Now the Bests are fielding orders from as far away as New Zealand and England.
 
But despite the promise of success, Marie remains level-headed. “At the time, it was just a job for me. John and I had an agreement – we didn’t ask each other about our jobs. When he went out on a rescue, I always treated no news as good news. I am not someone who sits around and becomes anxious,” she said.
 
She wrote the first pages of the book by hand. “When I made a mistake, I started from the beginning and did that page or chapter again until it was right,” she said.
 
Best, who is now a DA city councillor, said he still answers the phone within the first few rings. “It makes me very angry if someone in a leadership position doesn’t answer their phone or return calls,” he said. “I don’t think I will ever stop doing it, it is who I am.”
 
Best also served for four years as the mayoral committee member for Safety and Security under the two DA mayors for Nelson Mandela Bay, Athol Trollip and Nqaba Bhanga. “I can say that I have three legacies from this time.
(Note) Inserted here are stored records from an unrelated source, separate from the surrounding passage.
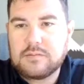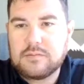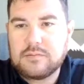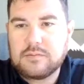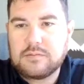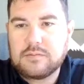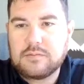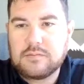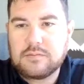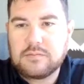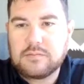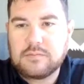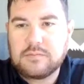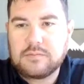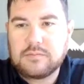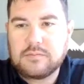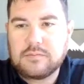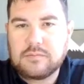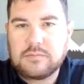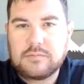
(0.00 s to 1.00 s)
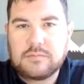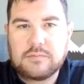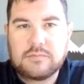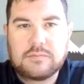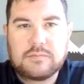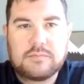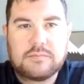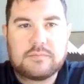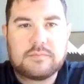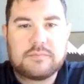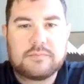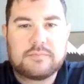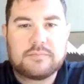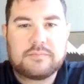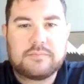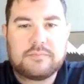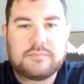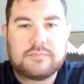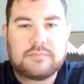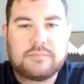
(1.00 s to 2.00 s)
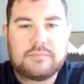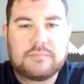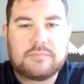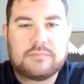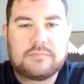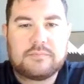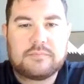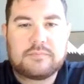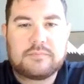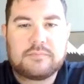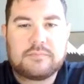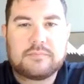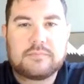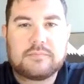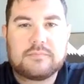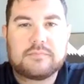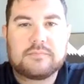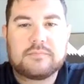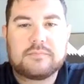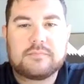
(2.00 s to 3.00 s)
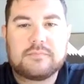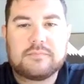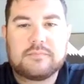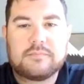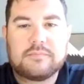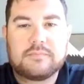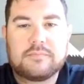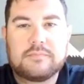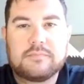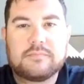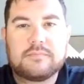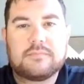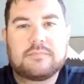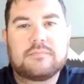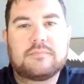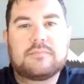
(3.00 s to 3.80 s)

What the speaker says: No words are spoken by the person on screen.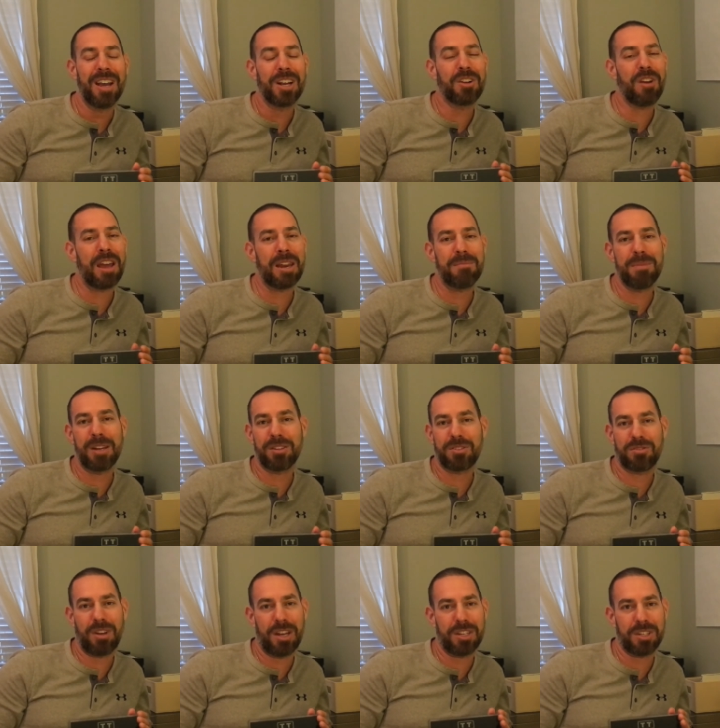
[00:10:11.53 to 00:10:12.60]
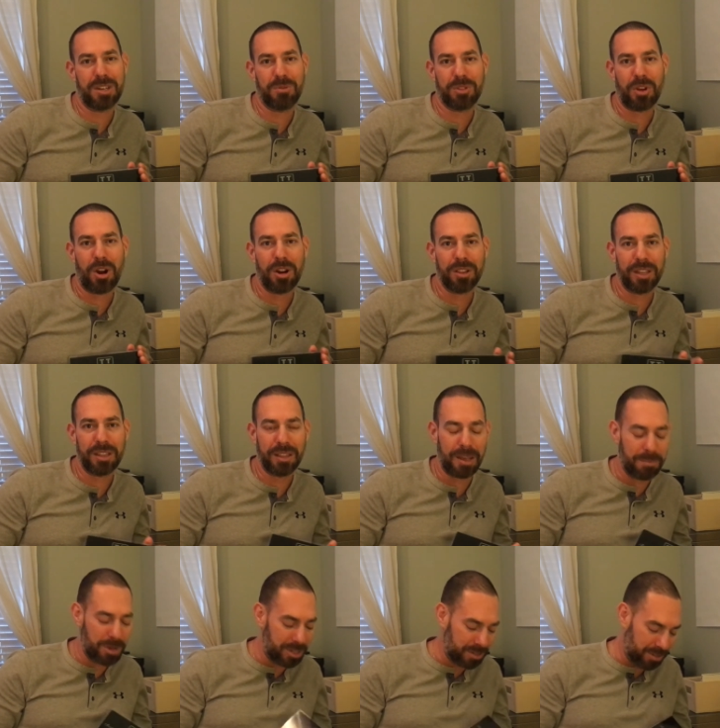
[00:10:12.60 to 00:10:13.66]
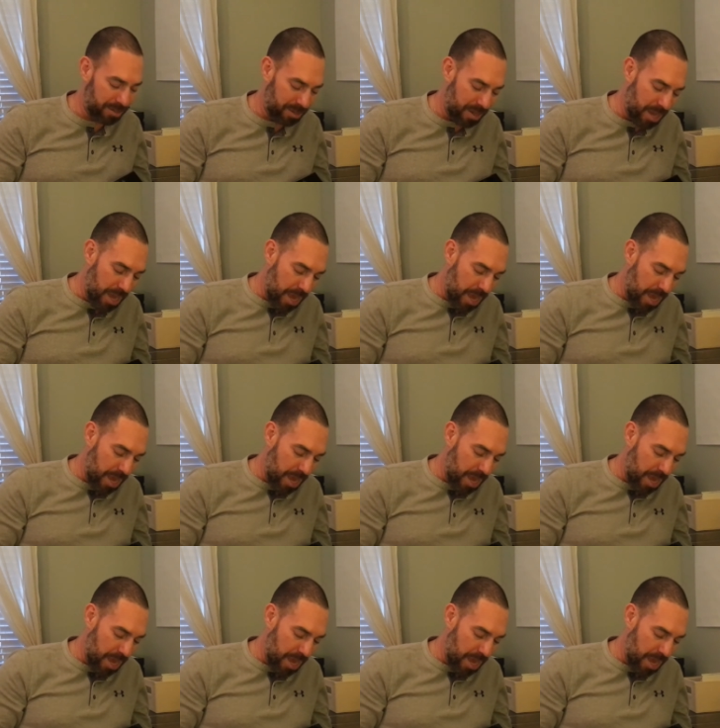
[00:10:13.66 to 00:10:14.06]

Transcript: great administration with Arlene Lemus and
I convinced Fikile Mbalula, who was the Minister of Transport, to implement an online booking system for driver’s licences. Also, I provided political oversight in the upgrading and establishment of two driver’s licence centres in Nelson Mandela Bay – in Korsten and Motherwell. I also established the metro police, even though the political idea was from the ANC and I introduced ShotSpotter in Helenvale (a notorious area in Nelson Mandela Bay for gang-related crime)”.
 
ShotSpotter uses triangulation technology to guide police officers to a shooting scene with accuracy and speed. “I think the project that still makes me the proudest is the online booking system for driver’s licences,” Best said.